| Work required |
Leaving the pictures aside, transcribe the data below exactly.

====== Source material ======

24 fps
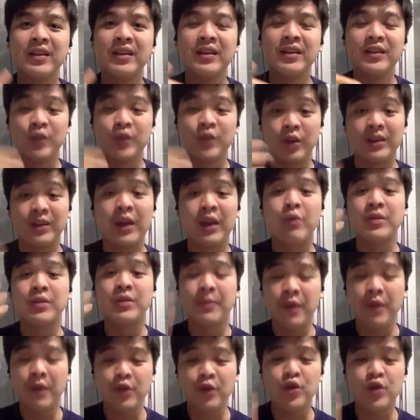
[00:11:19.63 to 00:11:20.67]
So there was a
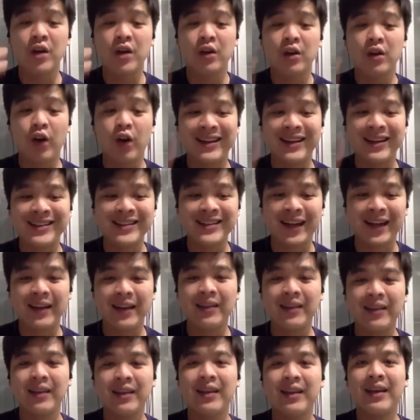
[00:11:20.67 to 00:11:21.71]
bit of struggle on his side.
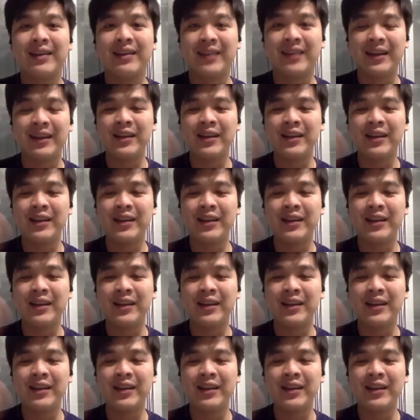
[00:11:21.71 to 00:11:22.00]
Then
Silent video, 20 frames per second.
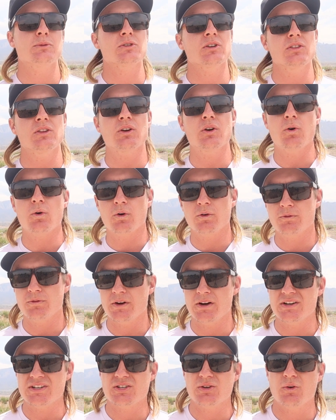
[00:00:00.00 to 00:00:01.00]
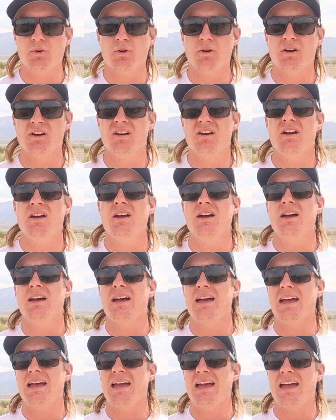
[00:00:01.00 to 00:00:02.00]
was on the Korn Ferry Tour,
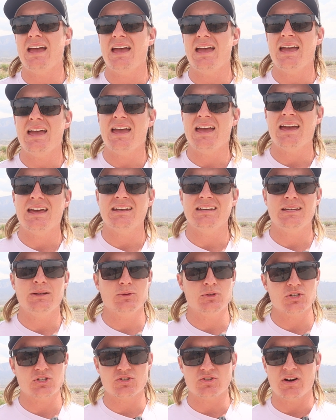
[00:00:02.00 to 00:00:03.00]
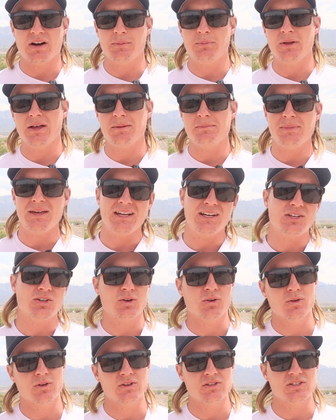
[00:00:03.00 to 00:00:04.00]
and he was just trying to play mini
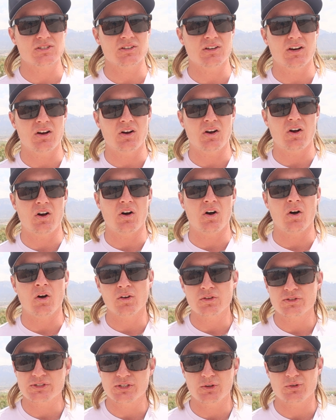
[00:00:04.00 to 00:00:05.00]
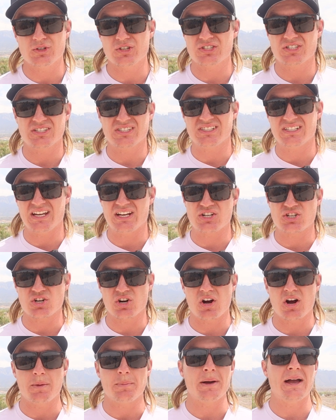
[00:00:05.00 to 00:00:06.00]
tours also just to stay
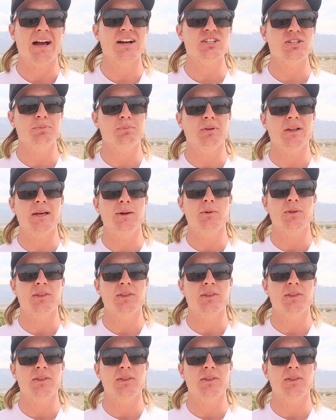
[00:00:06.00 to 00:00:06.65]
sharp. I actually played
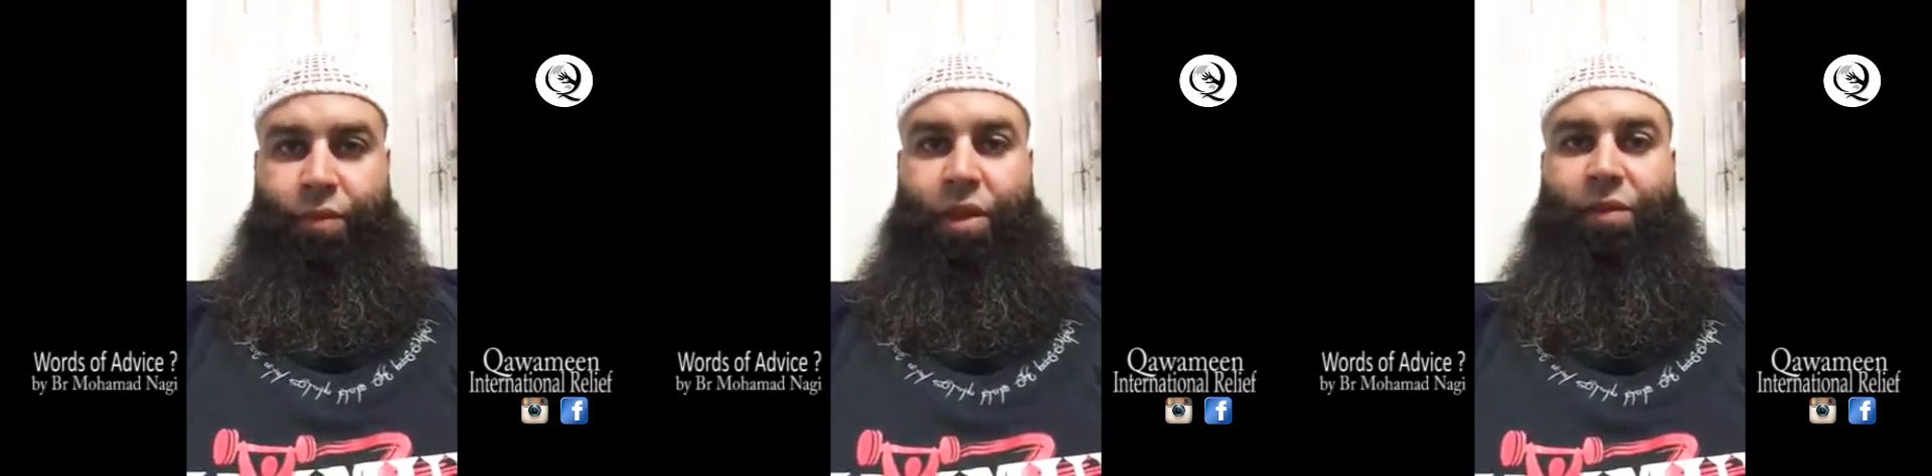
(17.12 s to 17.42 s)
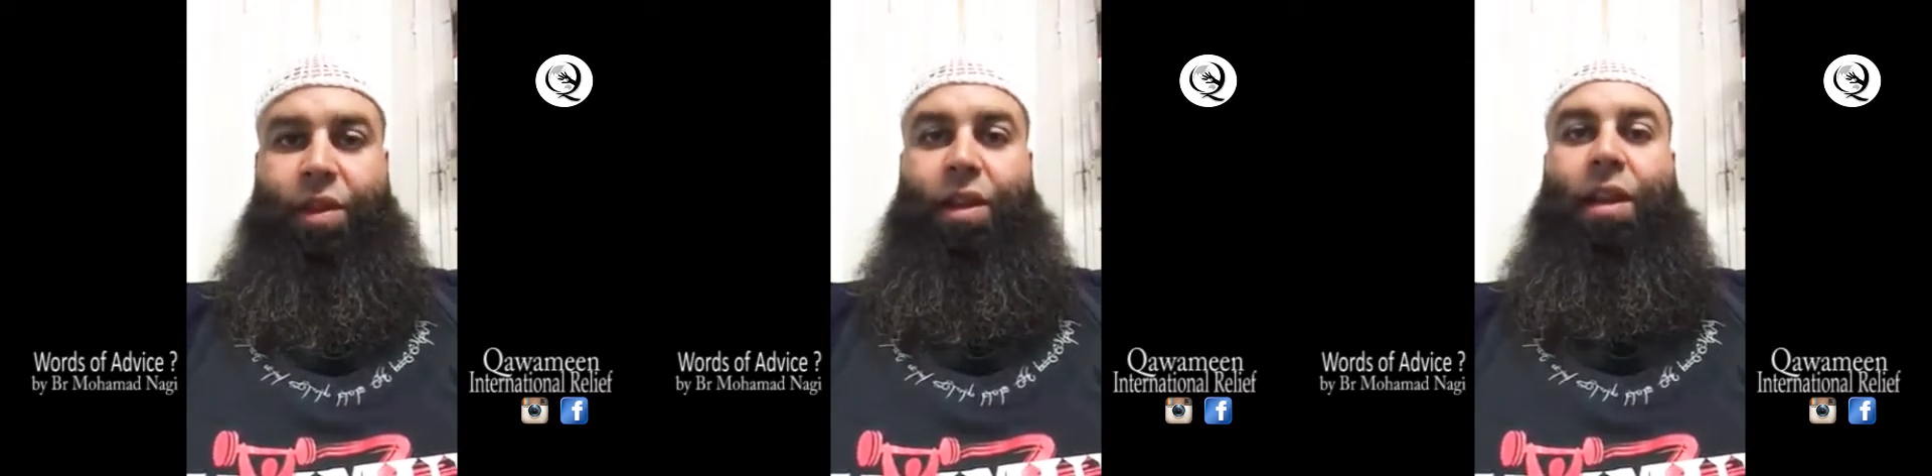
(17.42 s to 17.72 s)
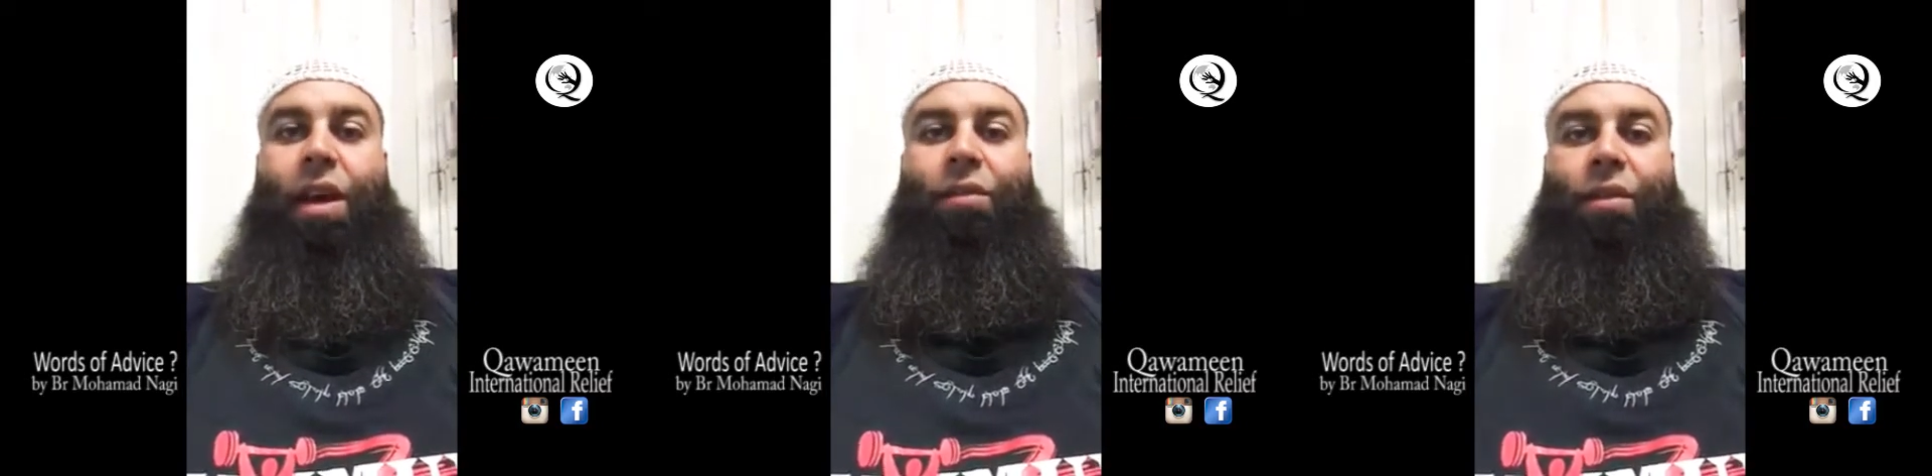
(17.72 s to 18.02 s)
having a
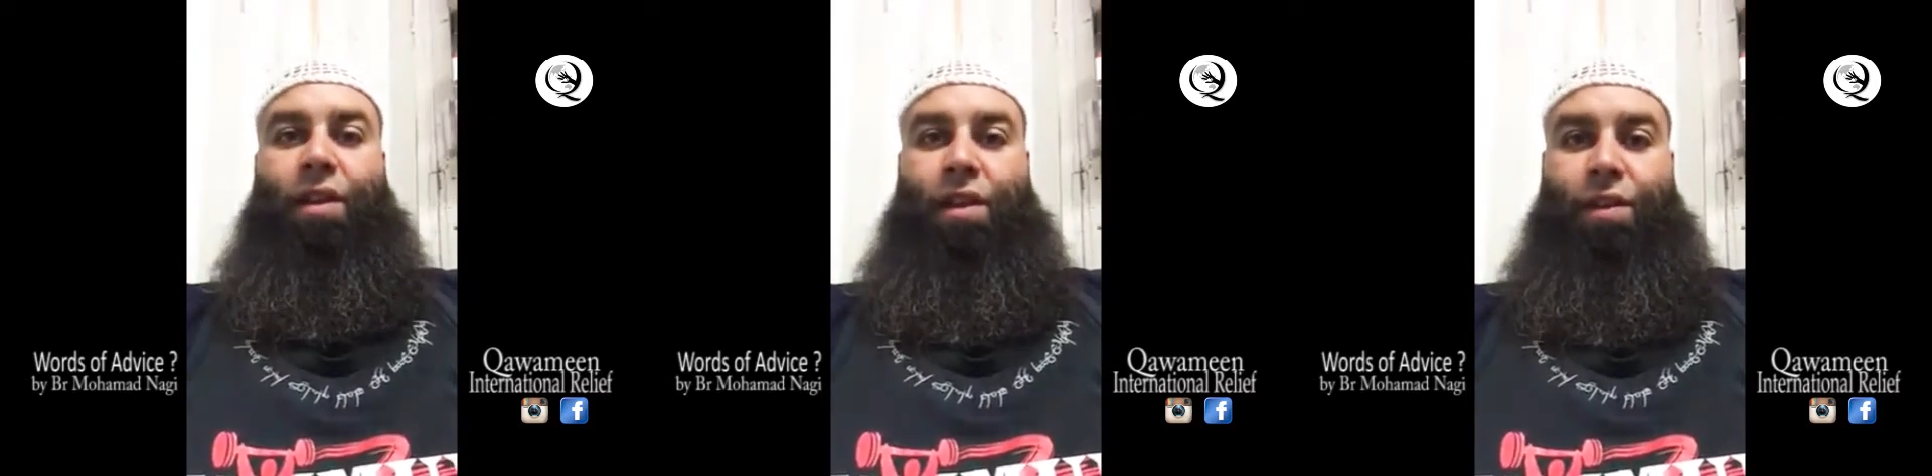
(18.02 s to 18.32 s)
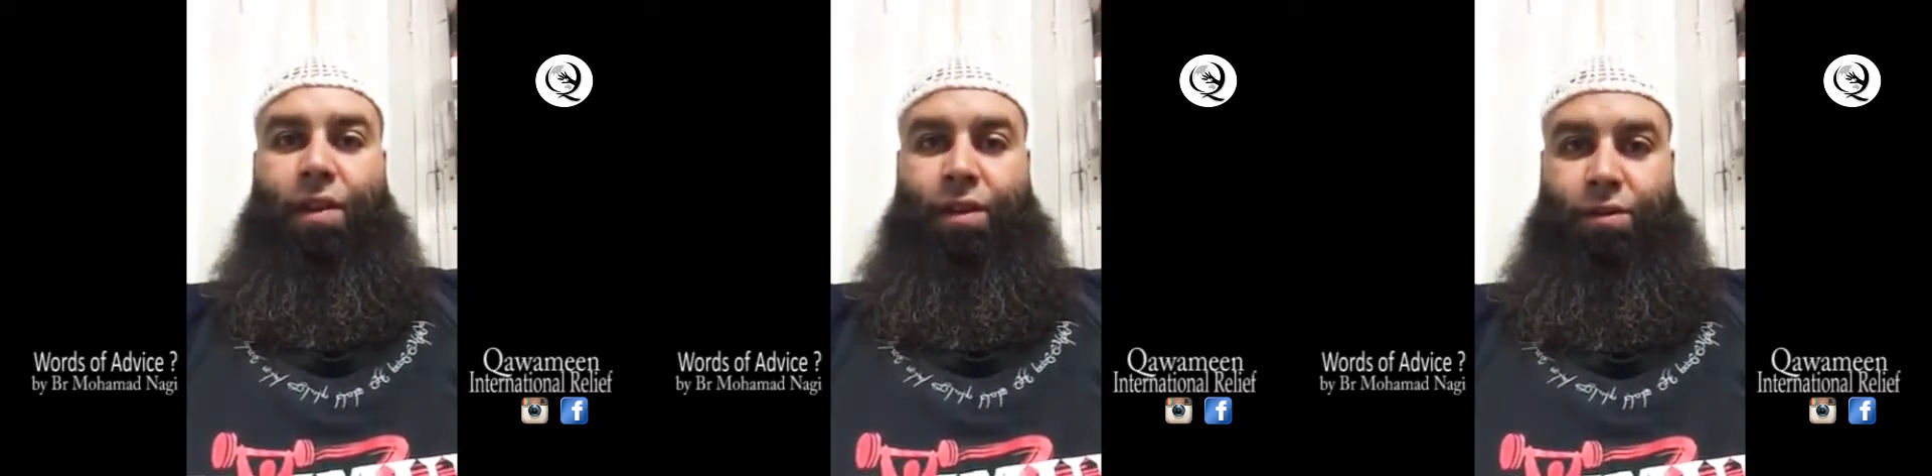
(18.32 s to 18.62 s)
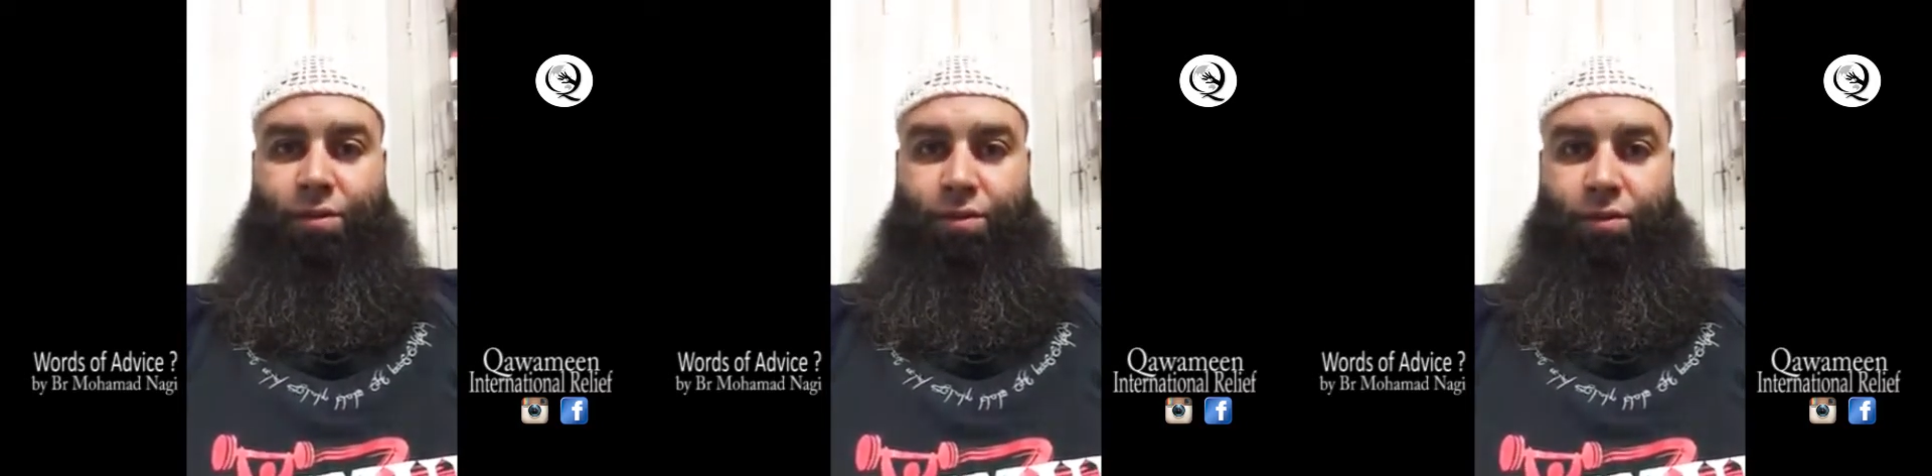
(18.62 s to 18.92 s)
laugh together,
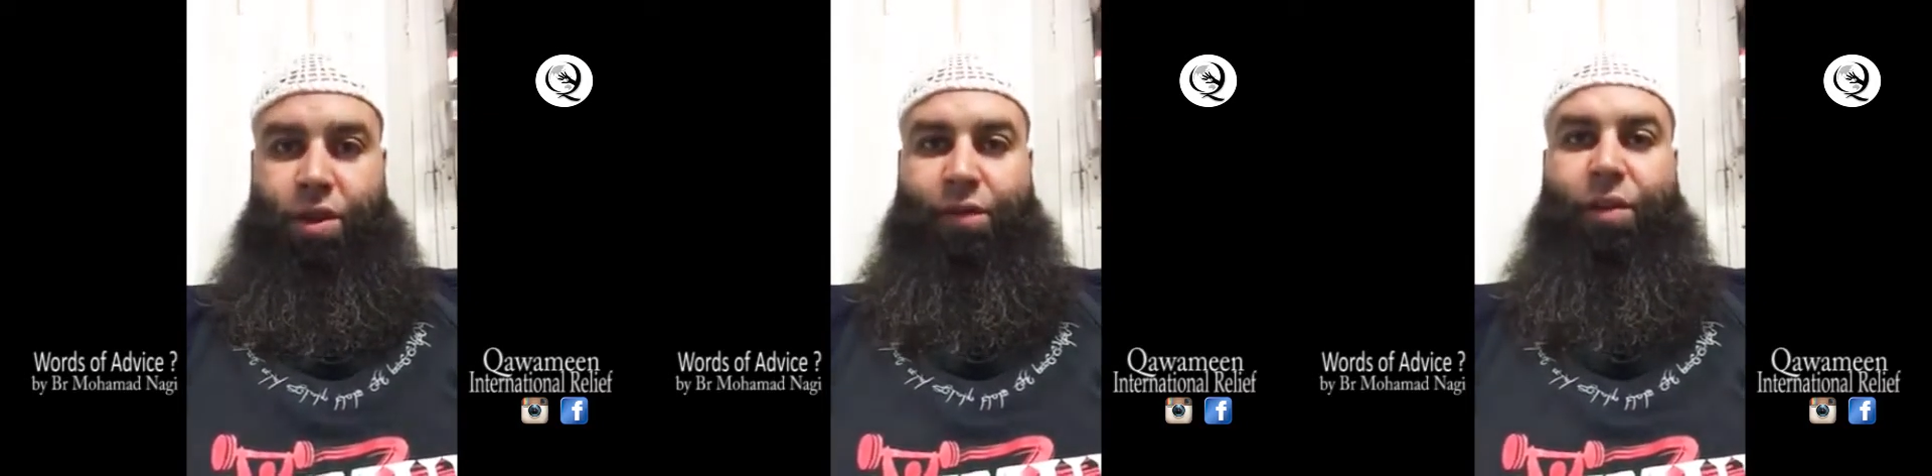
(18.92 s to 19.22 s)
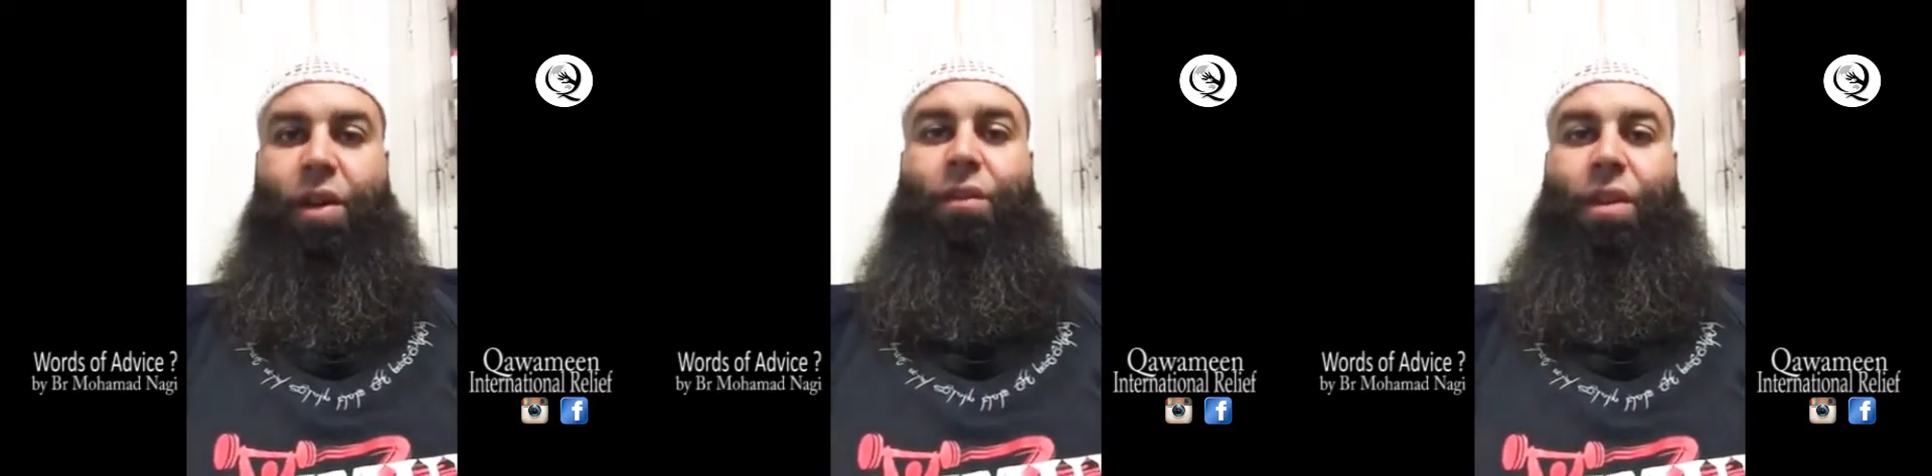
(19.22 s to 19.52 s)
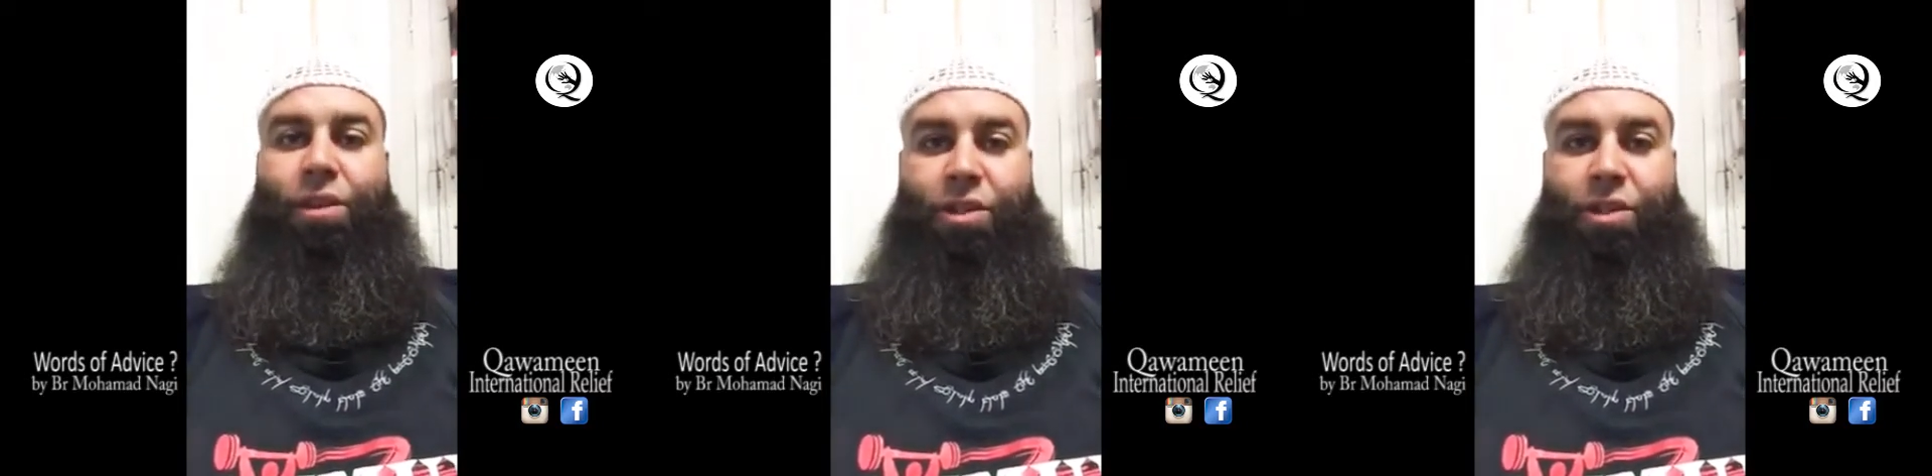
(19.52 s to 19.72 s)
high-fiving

======

| Task output |
24 fps
[00:11:19.63 to 00:11:20.67]
So there was a
[00:11:20.67 to 00:11:21.71]
bit of struggle on his side.
[00:11:21.71 to 00:11:22.00]
Then
Silent video, 20 frames per second.
[00:00:00.00 to 00:00:01.00]
[00:00:01.00 to 00:00:02.00]
was on the Korn Ferry Tour,
[00:00:02.00 to 00:00:03.00]
[00:00:03.00 to 00:00:04.00]
and he was just trying to play mini
[00:00:04.00 to 00:00:05.00]
[00:00:05.00 to 00:00:06.00]
tours also just to stay
[00:00:06.00 to 00:00:06.65]
sharp. I actually played
(17.12 s to 17.42 s)
(17.42 s to 17.72 s)
(17.72 s to 18.02 s)
having a
(18.02 s to 18.32 s)
(18.32 s to 18.62 s)
(18.62 s to 18.92 s)
laugh together,
(18.92 s to 19.22 s)
(19.22 s to 19.52 s)
(19.52 s to 19.72 s)
high-fiving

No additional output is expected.